◆ EXERCISE INSTRUCTIONS
Exact reproduction is required for the lines below starting at the line with "[00:00:01.40]" and ending at the line with "[00:00:03.90]", both included. No other lines, and no pictures.

◆ DATA SHOWN

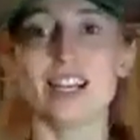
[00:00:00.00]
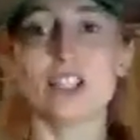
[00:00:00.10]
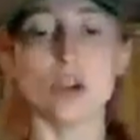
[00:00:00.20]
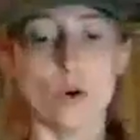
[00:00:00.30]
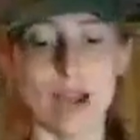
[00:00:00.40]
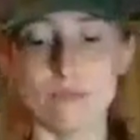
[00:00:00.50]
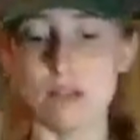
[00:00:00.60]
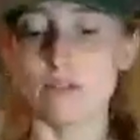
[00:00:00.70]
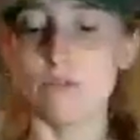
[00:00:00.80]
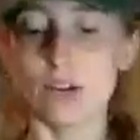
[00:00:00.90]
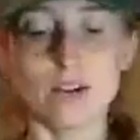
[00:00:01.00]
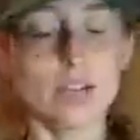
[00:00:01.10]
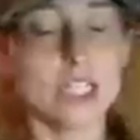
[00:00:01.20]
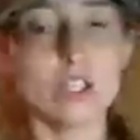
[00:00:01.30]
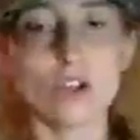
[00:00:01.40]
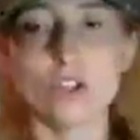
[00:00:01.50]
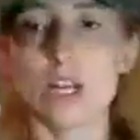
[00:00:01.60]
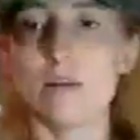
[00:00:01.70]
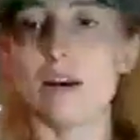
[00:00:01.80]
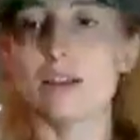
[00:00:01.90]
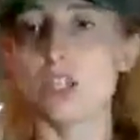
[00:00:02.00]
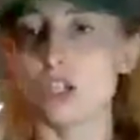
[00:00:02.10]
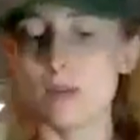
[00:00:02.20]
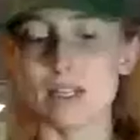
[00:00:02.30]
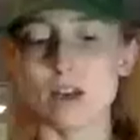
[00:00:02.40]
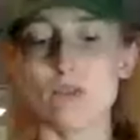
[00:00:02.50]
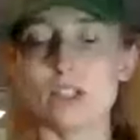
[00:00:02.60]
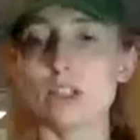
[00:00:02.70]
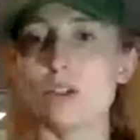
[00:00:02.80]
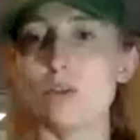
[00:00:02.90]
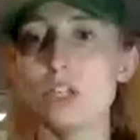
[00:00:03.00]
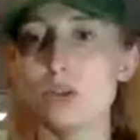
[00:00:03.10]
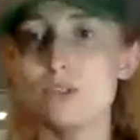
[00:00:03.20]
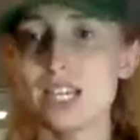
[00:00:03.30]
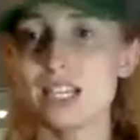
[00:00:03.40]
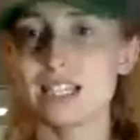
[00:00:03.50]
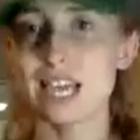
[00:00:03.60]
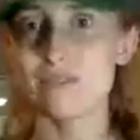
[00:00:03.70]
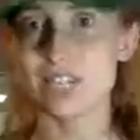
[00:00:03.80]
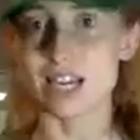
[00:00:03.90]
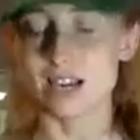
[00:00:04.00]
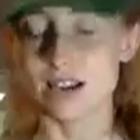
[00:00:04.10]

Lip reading: So I've been very, very diligent about teaching myself what to do and using the safety,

◆ RESULT OF THE TASK
[00:00:01.40]
[00:00:01.50]
[00:00:01.60]
[00:00:01.70]
[00:00:01.80]
[00:00:01.90]
[00:00:02.00]
[00:00:02.10]
[00:00:02.20]
[00:00:02.30]
[00:00:02.40]
[00:00:02.50]
[00:00:02.60]
[00:00:02.70]
[00:00:02.80]
[00:00:02.90]
[00:00:03.00]
[00:00:03.10]
[00:00:03.20]
[00:00:03.30]
[00:00:03.40]
[00:00:03.50]
[00:00:03.60]
[00:00:03.70]
[00:00:03.80]
[00:00:03.90]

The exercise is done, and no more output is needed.